The teaching of Christ--that lean and gentle Cynic, that humanistic Lover of men and of nature, than outspoken Paladin of the deceived, that Hater of the mean and hypocritical, bears as little relation to the body of the Church, as an oak tree, gleaming in the sun and freshened for ever by the winds, bears to an oak coffin, covered with homilies inscribed in silver and having inside the emptiness of death.

The Church--organized religion--is, like any other corporate institution, a product of the human mind....And long before the Christian era, the human mind, a credulous mind, had already created the wherewithal to satisfy its credulity--priesthoods which at once lived upon and satisfied "the believer."  For the human mind in its pathetic aching for finality, for an attainable perfection, always sets up fetishes, the idealization of hopes and the contrary embodiment of fears--religions and social systems--that encumber it.  And this will go on, in religion and in politics, until men realized, as they have been taught by experience, that there is no foreseeable finality; that all with change and that change is the salt of life; that faith rests in themselves; that divinity, untouchable and not to be imagined, rests here around ourselves and lies forward in the spaceless spaces of eternity.
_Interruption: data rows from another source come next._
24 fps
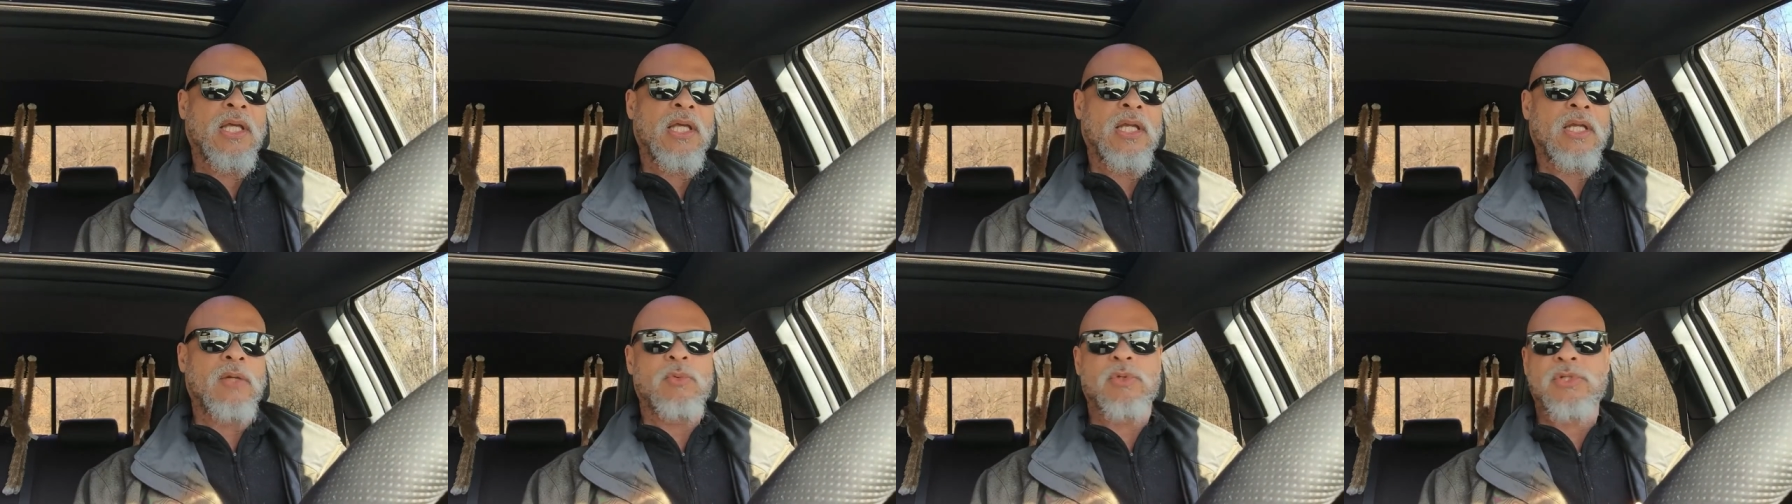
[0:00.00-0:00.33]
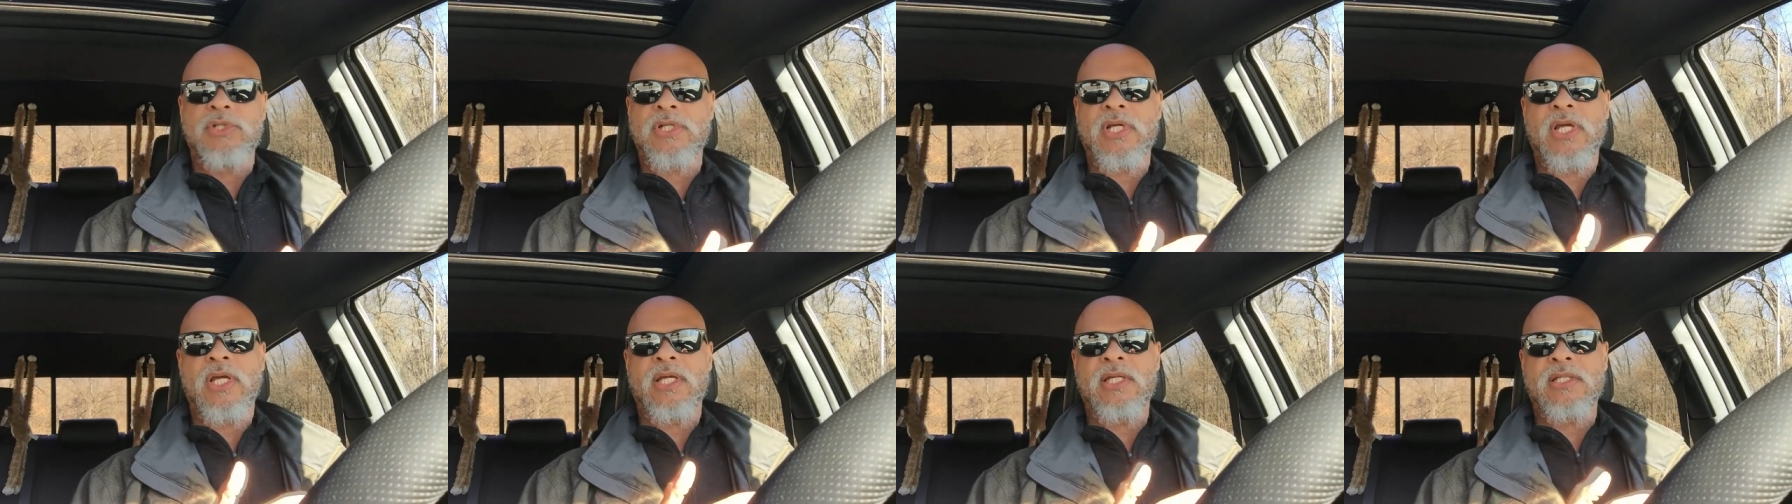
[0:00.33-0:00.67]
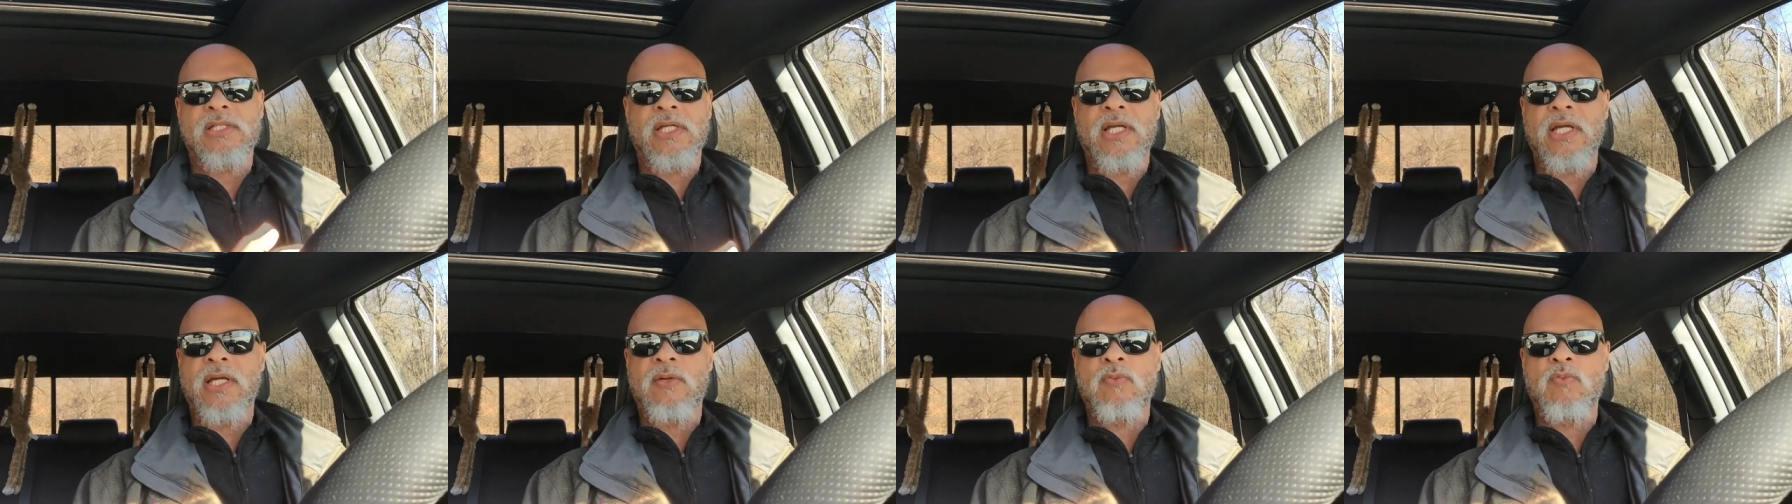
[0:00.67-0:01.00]
he would shake
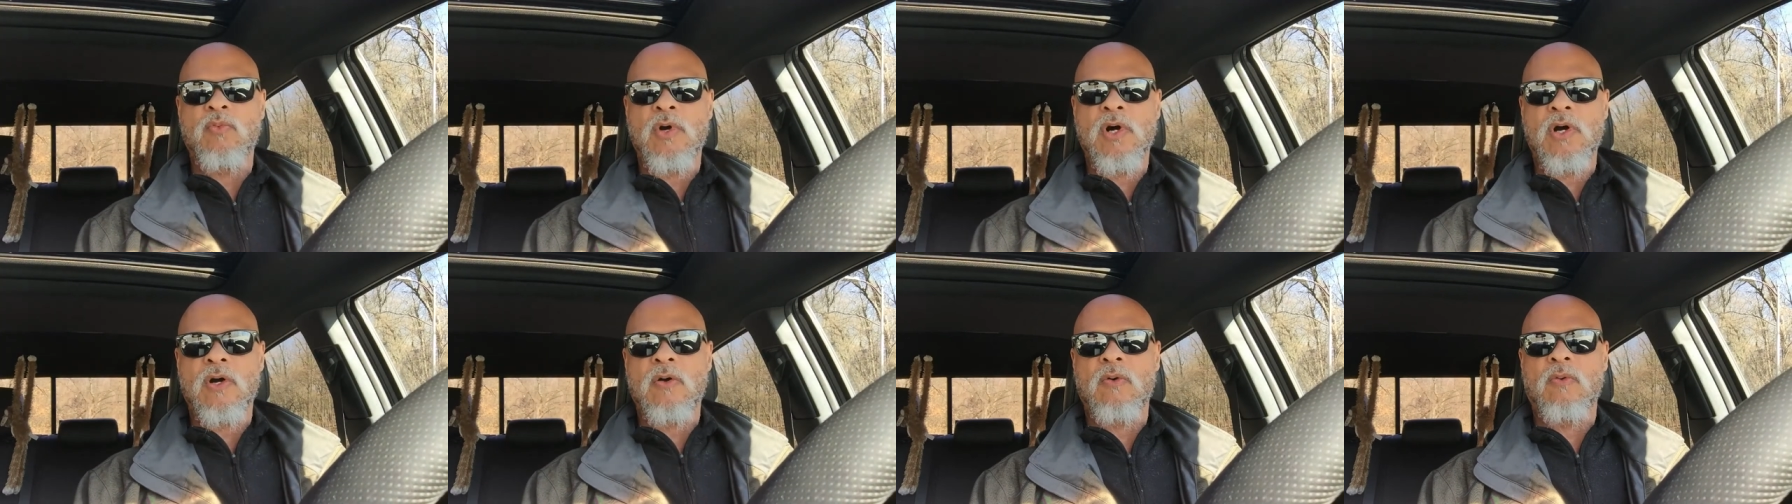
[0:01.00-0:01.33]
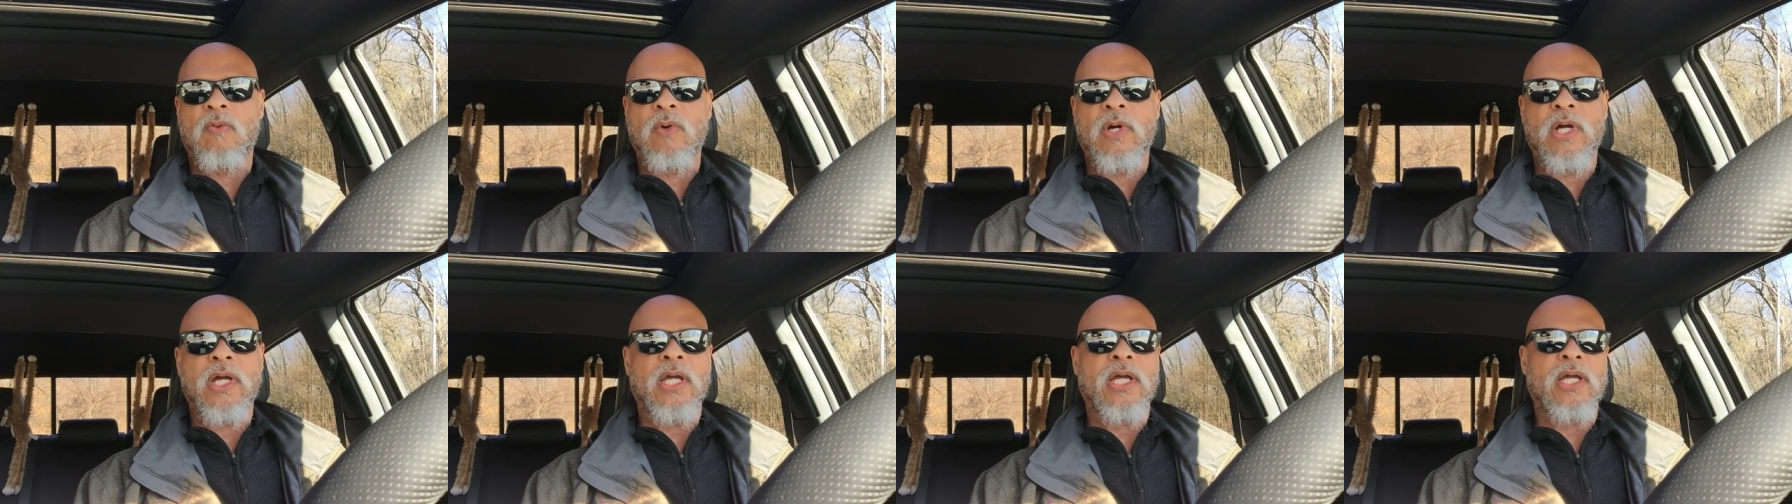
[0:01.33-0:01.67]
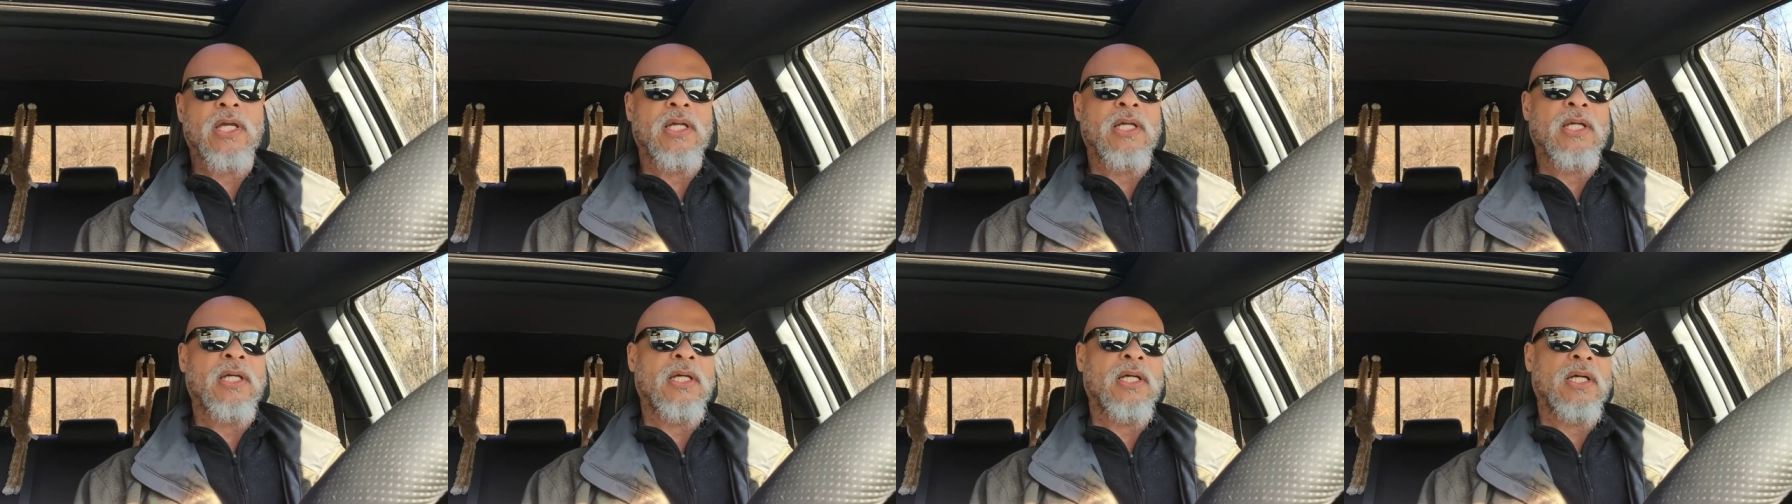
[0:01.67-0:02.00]
his head and walk
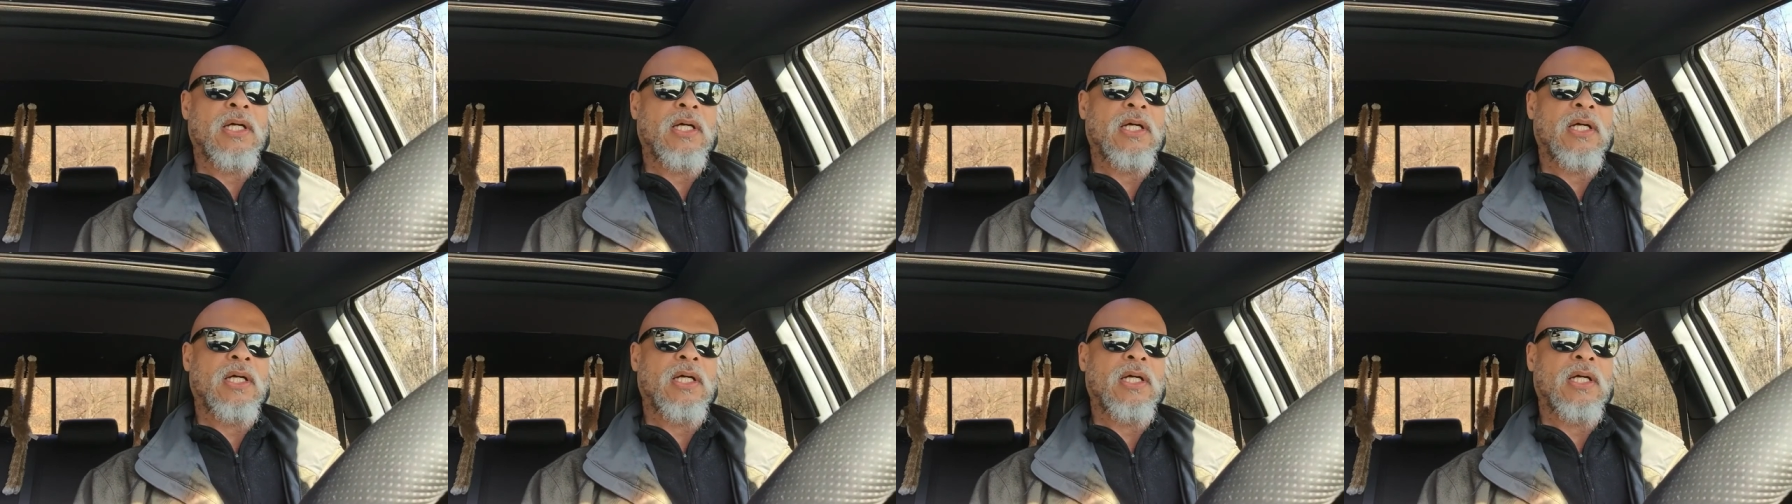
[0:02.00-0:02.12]
away,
The Georgian Church went the way of all other churches.  The bleak strong spirits built it--and passed into a memory revered and neglected by their sanctimonious successors.   The priest-mind took the rough clean spirit of the Founder and the rugged sacrifices of these old and dim-remembered men who found in it a divine message for humanity; and violent and abortive, cunning and obsequious, the priest-mind turned it into the sour wine of the Mediaeval church. 

It is difficult to appreciate the extent to which the Church checked the development of human knowledge during the Middle Ages. 

     You get the picture.  I believe Allen's modern British sensibilities blinded him to an essential element of the Georgian character.  He encountered Georgia during the Soviet era, and did not live long enough to witness the latter's passing.  Perhaps he would be incredulous by the resiliancy and vibrancy of their faith today.  Laughter is not the only thing that survives.